Il est vrai que certains non-musulmans aussi se saluent de cette façon – notamment les juifs. Cependant, le fait de saigner l’animal pour le rendre licite est aussi shi’âr de l’islam, et pourtant les juifs aussi abattent l’animal de cette façon. Le fait que quelque chose soit fixé (mu’ayyan) parce que moyen voulu pour les musulmans et constituant un de leurs signes distinctifs (shi’âr), cela n’est pas remis en cause par le fait que d’autres aussi l’emploient. C’est à cause de cette réalité que, en commentaire du passage du verset qui dit : « (…) Et ne dites pas de celui qui vous lance le salâm : « Tu n’es pas croyant » (…) » (Coran 4/94), al-Alûssî écrit : il s’agit de celui qui « vous salue par la salutation de l’islam ; son opposé est la salutation de la jâhiliyya, comme « An’im sabâhan » et « Hayyâkallâh » » (Rûh ul-ma’ânî).
 
Dès lors, si la forme même de ce que le Coran ou la Sunna a tracée est fixée (mu’ayyan), alors, c’est vrai, adopter un moyen différent permettant d’atteindre l’objectif, c’est tomber dans l’imitation mauvaise (tashabbuh madhmûm).
 
Ainsi, tout comme on ne peut adopter, pour saluer le musulman (tahiyyat ul-muslim), un autre moyen que la formule « As-salâmu ‘alaykum » enseignée par le Prophète, on ne peut pas adopter, pour cacher des regards le corps de nos défunts musulmans (muwârâtu sa’awat il-akh), autre chose que l’inhumation, mentionnée dans le Coran. De même encore, la nature et la durée des compensations versées par l’ex-mari à son ex-épouse sont fixées (mu’ayyan), on ne peut adopter d’autres choses pour atteindre le même objectif. Ainsi encore, les peines prévues pour un certain nombre de crimes sont fixés par l’islam pour les Dâr ul-islâm ayant atteint le niveau de développement spirituel et moral voulu, on ne peut avoir recours à d’autres peines ayant vocation à réaliser le même objectif par un moyen différent… On peut raisonner de même à propos de tous les exemples que nous avons vus un peu plus haut.
 
(Lire également nos articles : Dépasser ce qui est islamique pour arriver à l’universel ? ‘Aqlî, millî, shar’î ; et : Donner à un acte une forme différente de celle que le Prophète lui a donnée.)
 
Par contre, pour ce qui est des moyens et façons de faire qui ne sont pas fixés une fois pour toutes, avoir recours à un moyen ou une façon différent(e), qui permet de remplit complètement ce que nos sources ont comme objectif en ayant institué le moyen ou la façon dont elles ont parlé, cela est autorisé et ne constitue pas de l’imitation mauvaise… (Lire notre article à propos des éléments qui peuvent ainsi changer.)
 
La question que ces frères objecteurs me font ici est : Comment donc reconnaître ce qui constitue un moyen fixé (mu’ayyan) de ce qui ne constitue qu’un moyen parmi d’autres pour réaliser l’objectif ?
 
Ma réponse : C’est là le travail des grands juristes (dont nous ne faisons pas partie).

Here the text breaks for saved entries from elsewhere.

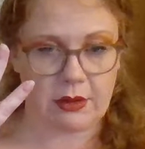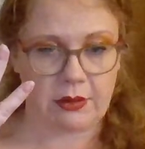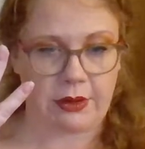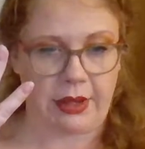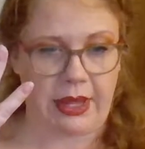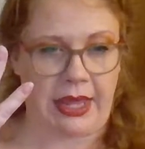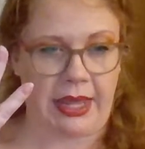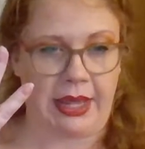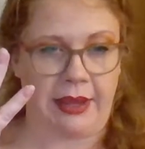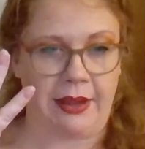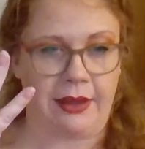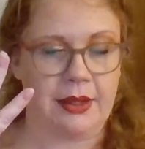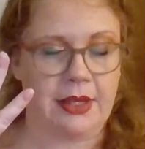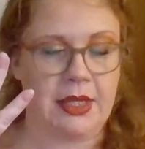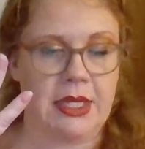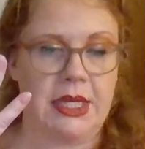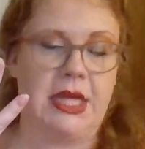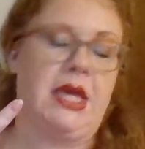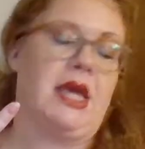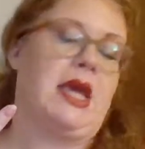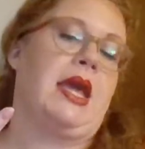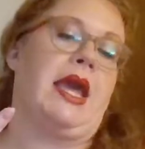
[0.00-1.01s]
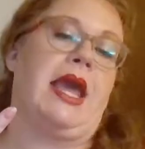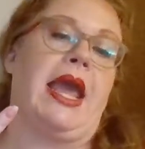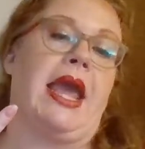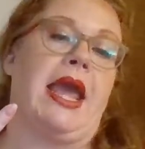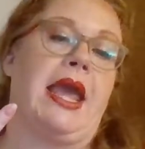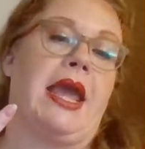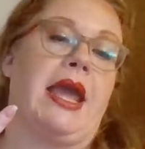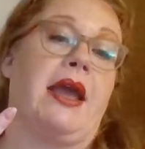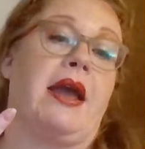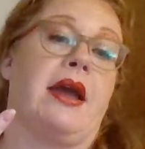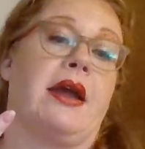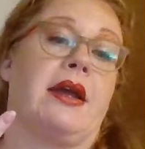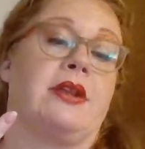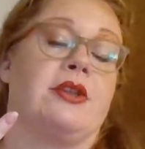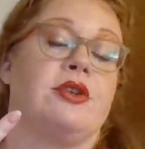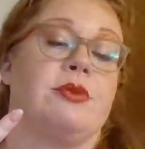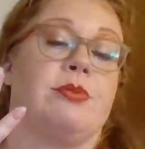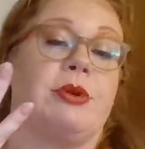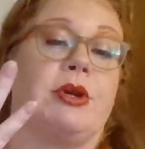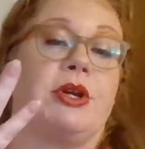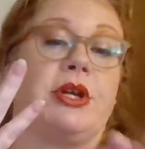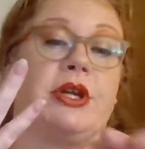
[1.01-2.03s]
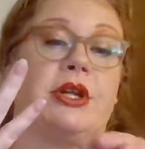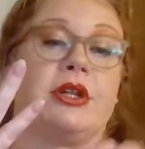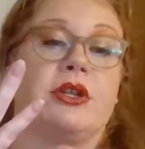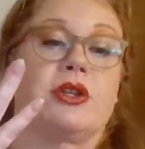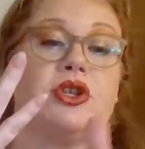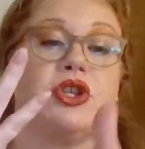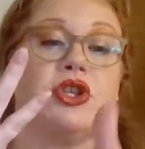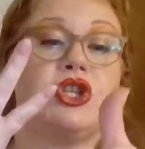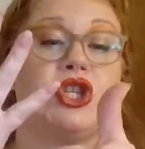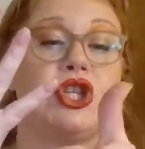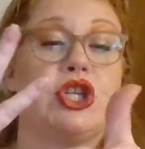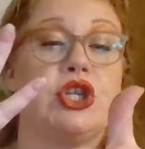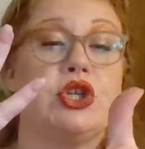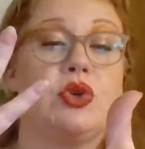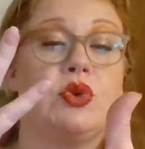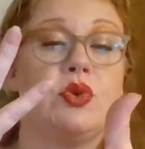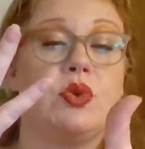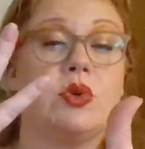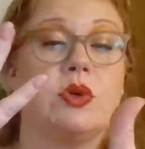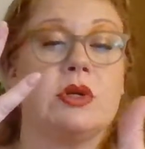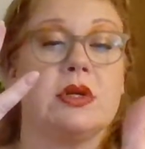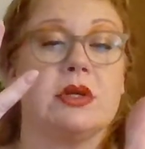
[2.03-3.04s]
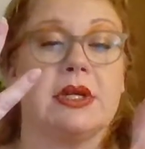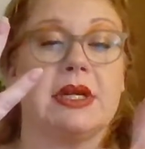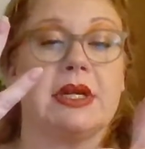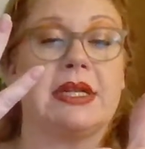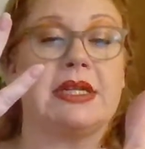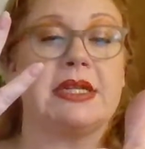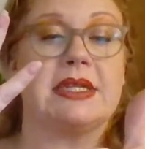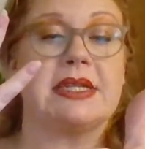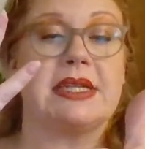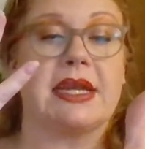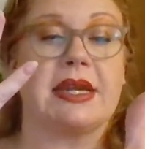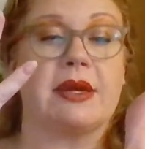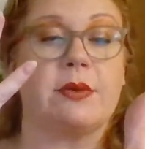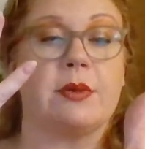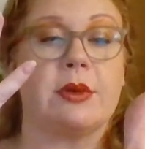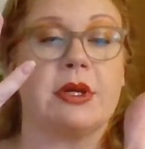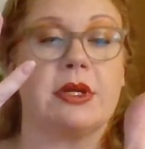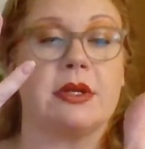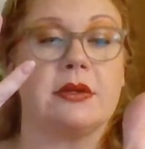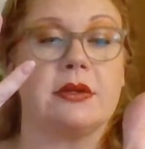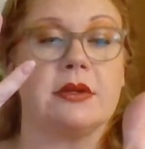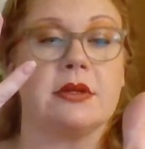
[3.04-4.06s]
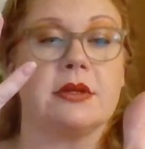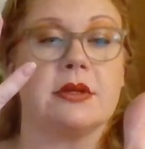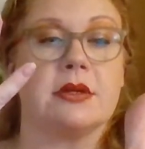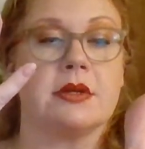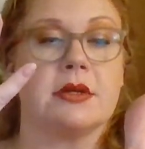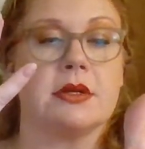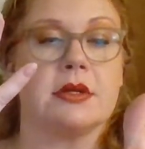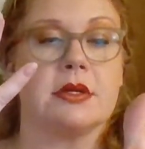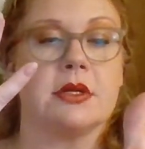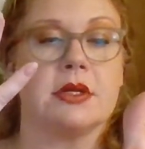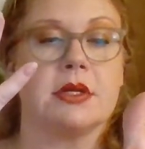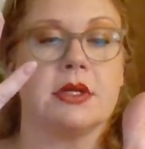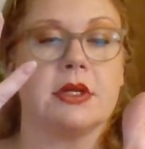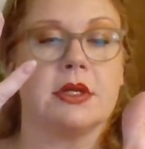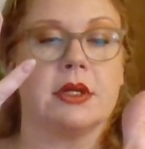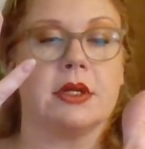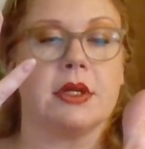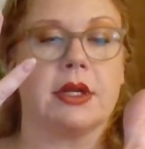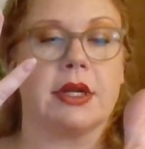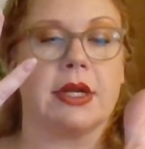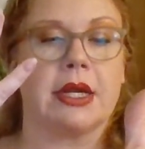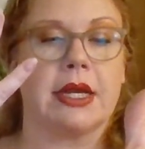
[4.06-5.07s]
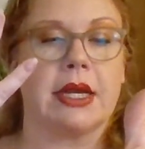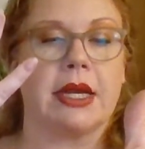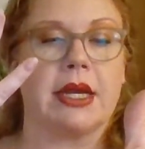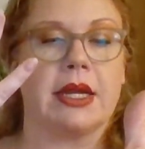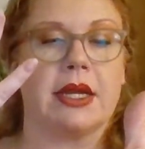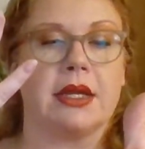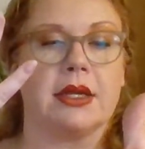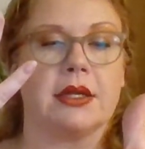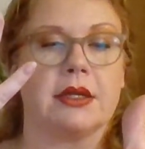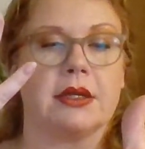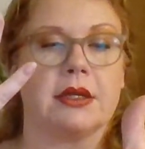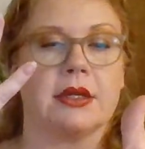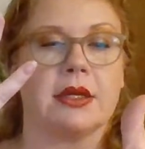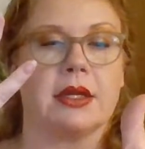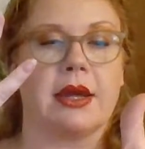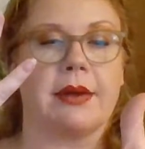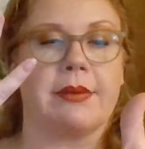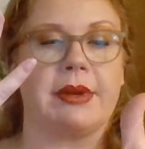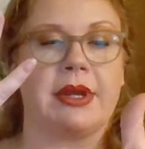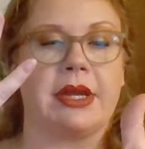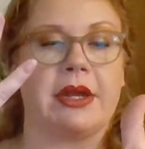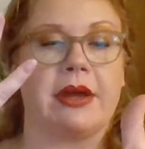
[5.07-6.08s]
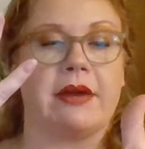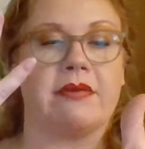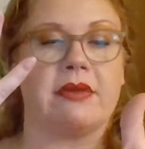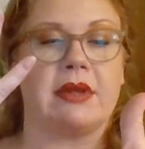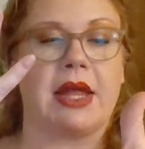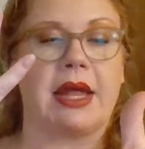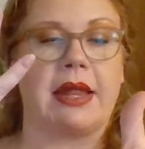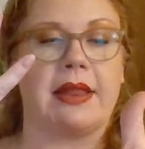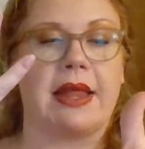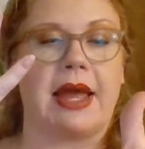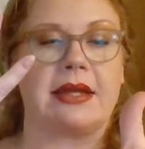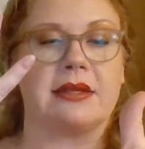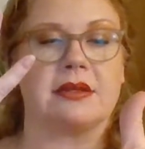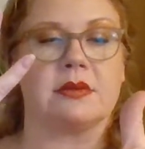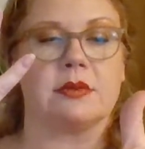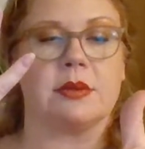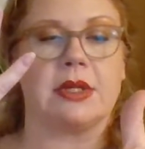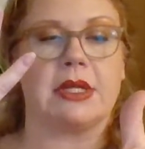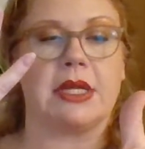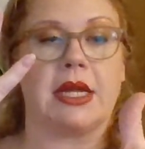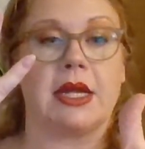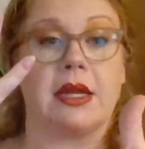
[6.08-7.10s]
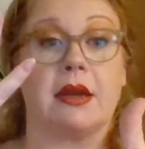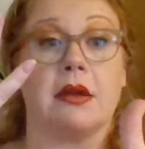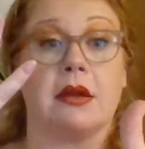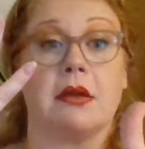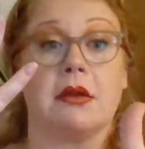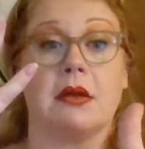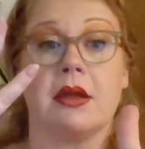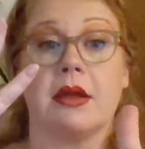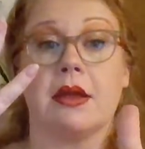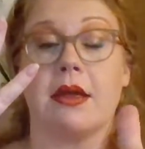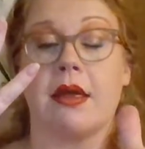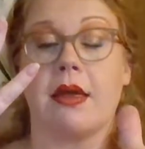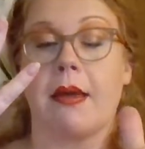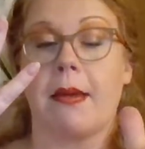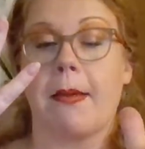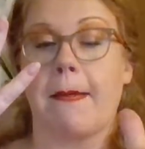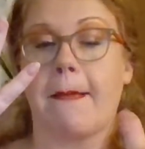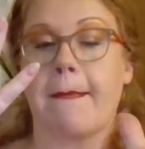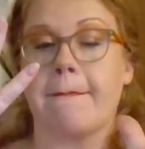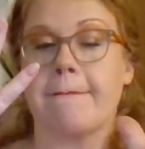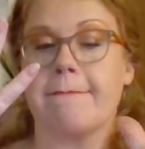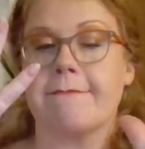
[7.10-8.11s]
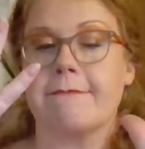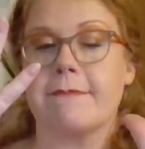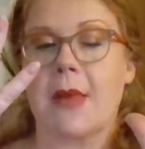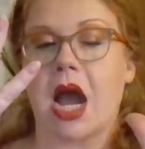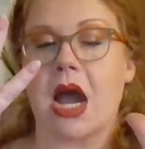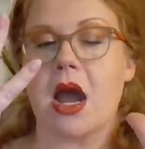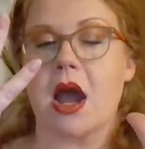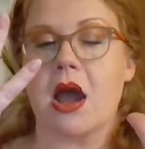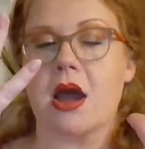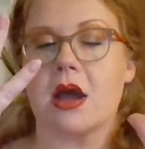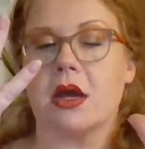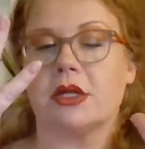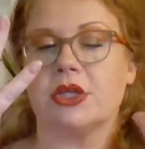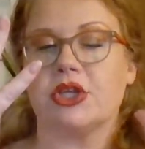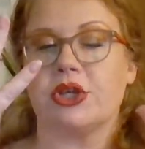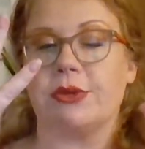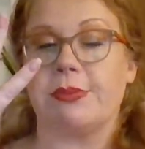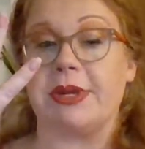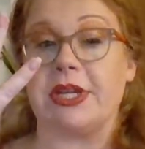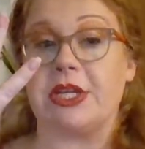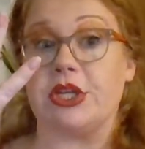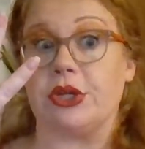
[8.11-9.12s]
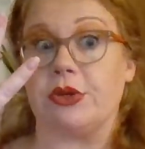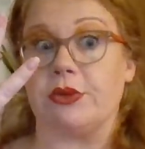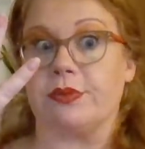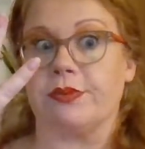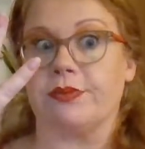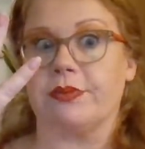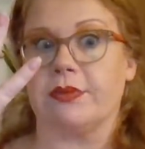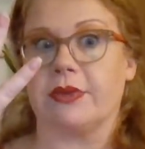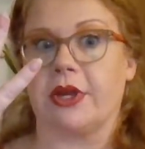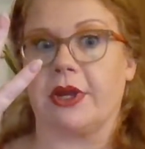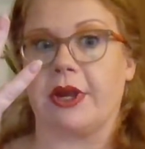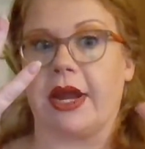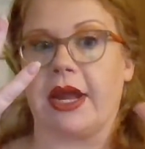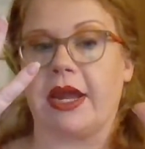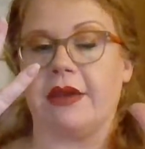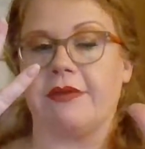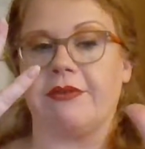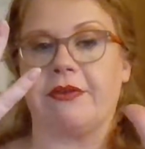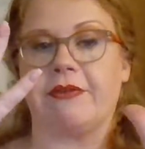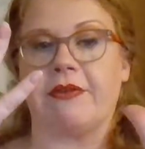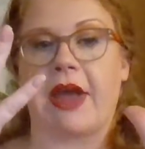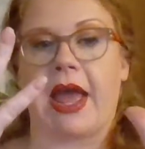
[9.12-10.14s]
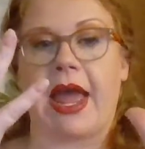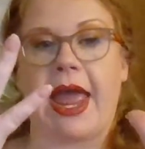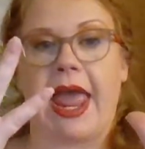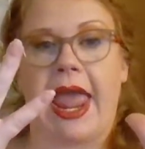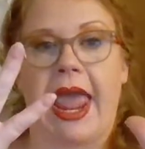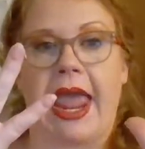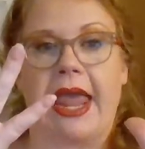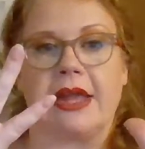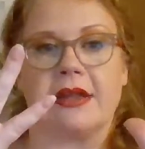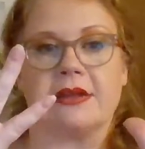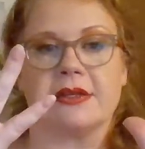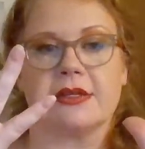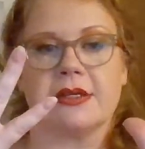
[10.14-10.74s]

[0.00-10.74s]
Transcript: okay? And you put 2 in the second one, all right? How many do you have in that last one then? Should be 2, all right, if you've got 8,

On peut seulement dire ici que si le moyen stipulé dans nos textes ici relève de l’un des cas suivants, il est le moyen fixé (mu’ayyan) pour réaliser l’objectif, et on ne peut pas avoir recours à un autre moyen, au motif que celui-ci paraît équivalent. Voici ces cas :
— a) le Prophète lui-même a enseigné que la forme que les sources islamiques ont tracée est la forme fixée (mu’ayyan) pour réaliser l’objectif de la règle ; c’est le cas en ce qui concerne la forme de salutation présente dans les textes islamiques : il a été explicitement dit dans le hadîth que c’est ce moyen que le musulman doit employer pour saluer son coreligionnaire ;
— b) il n’a pas été dit dans les textes que ce moyen est le moyen déterminé, mais :
—– b.1) le moyen stipulé dans les textes constitue quelque chose de purement cultuel (ta’abbudî mahdh) ; l’analogie ne peut donc pas avoir cours ;
—– b.2) le moyen stipulé est tel qu’aucun autre moyen n’existe qui lui soit semblable (lâ yûjadu lahû nazîr) ;
—– b.3) le moyen figurant dans les textes des sources islamiques constitue le moyen distinctif (shi’âr) de l’islam ;
—– b.4) chacun des autres moyens permettant de réaliser le même objectif est le symbole d’un groupe de kufr akbar (shi’âr ul-kufr) ;
—– b.5) le moyen stipulé dans les textes fait l’objet d’un consensus (ijmâ’) comme étant le moyen déterminé (mu’ayyan) pour réaliser l’objectif qu’a cette règle ;
—– b.6) ou… (peut-être existe-t-il d’autres indices ?).
 
De même, si l’autre façon de faire ne permet pas de remplir complètement ce que la façon de faire du Prophète permet (ce qui revient quelque peu au cas d), alors on ne pourra pas non adopter l’autre façon…
 
Mais si on ne se trouve dans aucun de ces cas de figure (ce n’est pas quelque chose de fixé, mu’ayyan, et l’autre moyen permet lui aussi de réaliser l’objectif de façon satisfaisante), alors on peut avoir recours à l’autre moyen. En fait cela se concrétise dans les Sunna ‘âdiyya : ce que le Prophète a fait ou a dit de faire d’après un moyen précis, mais la forme est purement contextuelle. (Nous avons parlé également de cela dans un article relatif à la question de l’analogie.)
 
Ainsi, le Prophète mangeait avec ses doigts (trois en l’occurrence) ; mais manger avec une cuillère ou une fourchette reste autorisé, du moins en Europe, où ce n’est pas le signe distinctif (shi’âr) de non-musulmans. Cependant, à ce sujet le Prophète a énoncé plusieurs règles (soit des éléments ta’abbudî), parmi lesquelles le fait qu’il est interdit de manger avec la main gauche (cela est fortement déconseillé, mak’rûh tahrîmî, d’après l’avis pertinent). C’est à pareil cas que le principe énoncé par Cheikh Khâlid Saïfullâh s’applique : délaisser cette règle et adopter la façon occidentale de faire – c’est-à-dire tenir sa cuillère ou sa fourchette dans la main gauche – est effectivement blâmable pour cause d’imitation, tashabbuh.
 
A cela certains frères m’objectent un : « Ce que tu dis est erroné : dans le cas des sunna ‘âdiyya il y a bien une règle, la recommandation, istihbâb, puisque les sunna ‘âdiyya sont mustahabb zâ’ïd ».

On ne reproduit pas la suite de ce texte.